--- Study material ---
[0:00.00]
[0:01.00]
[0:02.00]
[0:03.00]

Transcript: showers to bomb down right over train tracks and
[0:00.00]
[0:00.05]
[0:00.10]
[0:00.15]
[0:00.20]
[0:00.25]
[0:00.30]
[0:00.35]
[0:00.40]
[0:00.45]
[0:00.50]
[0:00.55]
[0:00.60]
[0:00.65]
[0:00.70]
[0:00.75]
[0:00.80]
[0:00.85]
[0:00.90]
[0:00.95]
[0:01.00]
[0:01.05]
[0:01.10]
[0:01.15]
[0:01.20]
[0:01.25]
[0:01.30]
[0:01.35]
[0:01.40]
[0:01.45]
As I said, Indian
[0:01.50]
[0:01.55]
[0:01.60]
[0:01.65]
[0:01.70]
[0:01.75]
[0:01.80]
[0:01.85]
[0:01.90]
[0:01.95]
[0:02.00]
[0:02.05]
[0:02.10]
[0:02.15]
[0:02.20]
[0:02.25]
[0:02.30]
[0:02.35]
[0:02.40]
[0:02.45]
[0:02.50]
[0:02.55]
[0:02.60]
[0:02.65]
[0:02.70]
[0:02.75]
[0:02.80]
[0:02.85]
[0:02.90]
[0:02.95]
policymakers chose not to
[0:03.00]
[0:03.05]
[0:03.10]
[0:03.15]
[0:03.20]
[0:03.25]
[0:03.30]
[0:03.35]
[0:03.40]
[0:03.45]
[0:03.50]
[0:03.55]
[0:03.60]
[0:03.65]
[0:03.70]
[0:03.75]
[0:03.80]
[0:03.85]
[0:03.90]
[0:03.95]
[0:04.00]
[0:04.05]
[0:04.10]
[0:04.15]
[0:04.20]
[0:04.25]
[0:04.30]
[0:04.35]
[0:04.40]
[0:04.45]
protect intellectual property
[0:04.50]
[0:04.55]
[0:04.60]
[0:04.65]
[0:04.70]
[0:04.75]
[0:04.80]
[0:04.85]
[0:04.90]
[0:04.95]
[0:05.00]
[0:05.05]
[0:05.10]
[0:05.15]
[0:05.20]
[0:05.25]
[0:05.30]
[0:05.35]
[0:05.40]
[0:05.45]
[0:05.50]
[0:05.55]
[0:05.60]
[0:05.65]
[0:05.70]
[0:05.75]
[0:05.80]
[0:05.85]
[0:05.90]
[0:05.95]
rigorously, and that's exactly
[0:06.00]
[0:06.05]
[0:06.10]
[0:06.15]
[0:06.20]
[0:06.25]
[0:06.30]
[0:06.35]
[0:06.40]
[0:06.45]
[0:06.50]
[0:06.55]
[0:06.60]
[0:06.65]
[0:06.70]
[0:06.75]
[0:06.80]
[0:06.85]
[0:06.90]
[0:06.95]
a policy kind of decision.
---
* _What to work on_: Line by line, please reproduce the records exactly.

* _Written reply_:
[0:00.00]
[0:01.00]
[0:02.00]
[0:03.00]

Transcript: showers to bomb down right over train tracks and
[0:00.00]
[0:00.05]
[0:00.10]
[0:00.15]
[0:00.20]
[0:00.25]
[0:00.30]
[0:00.35]
[0:00.40]
[0:00.45]
[0:00.50]
[0:00.55]
[0:00.60]
[0:00.65]
[0:00.70]
[0:00.75]
[0:00.80]
[0:00.85]
[0:00.90]
[0:00.95]
[0:01.00]
[0:01.05]
[0:01.10]
[0:01.15]
[0:01.20]
[0:01.25]
[0:01.30]
[0:01.35]
[0:01.40]
[0:01.45]
As I said, Indian
[0:01.50]
[0:01.55]
[0:01.60]
[0:01.65]
[0:01.70]
[0:01.75]
[0:01.80]
[0:01.85]
[0:01.90]
[0:01.95]
[0:02.00]
[0:02.05]
[0:02.10]
[0:02.15]
[0:02.20]
[0:02.25]
[0:02.30]
[0:02.35]
[0:02.40]
[0:02.45]
[0:02.50]
[0:02.55]
[0:02.60]
[0:02.65]
[0:02.70]
[0:02.75]
[0:02.80]
[0:02.85]
[0:02.90]
[0:02.95]
policymakers chose not to
[0:03.00]
[0:03.05]
[0:03.10]
[0:03.15]
[0:03.20]
[0:03.25]
[0:03.30]
[0:03.35]
[0:03.40]
[0:03.45]
[0:03.50]
[0:03.55]
[0:03.60]
[0:03.65]
[0:03.70]
[0:03.75]
[0:03.80]
[0:03.85]
[0:03.90]
[0:03.95]
[0:04.00]
[0:04.05]
[0:04.10]
[0:04.15]
[0:04.20]
[0:04.25]
[0:04.30]
[0:04.35]
[0:04.40]
[0:04.45]
protect intellectual property
[0:04.50]
[0:04.55]
[0:04.60]
[0:04.65]
[0:04.70]
[0:04.75]
[0:04.80]
[0:04.85]
[0:04.90]
[0:04.95]
[0:05.00]
[0:05.05]
[0:05.10]
[0:05.15]
[0:05.20]
[0:05.25]
[0:05.30]
[0:05.35]
[0:05.40]
[0:05.45]
[0:05.50]
[0:05.55]
[0:05.60]
[0:05.65]
[0:05.70]
[0:05.75]
[0:05.80]
[0:05.85]
[0:05.90]
[0:05.95]
rigorously, and that's exactly
[0:06.00]
[0:06.05]
[0:06.10]
[0:06.15]
[0:06.20]
[0:06.25]
[0:06.30]
[0:06.35]
[0:06.40]
[0:06.45]
[0:06.50]
[0:06.55]
[0:06.60]
[0:06.65]
[0:06.70]
[0:06.75]
[0:06.80]
[0:06.85]
[0:06.90]
[0:06.95]
a policy kind of decision.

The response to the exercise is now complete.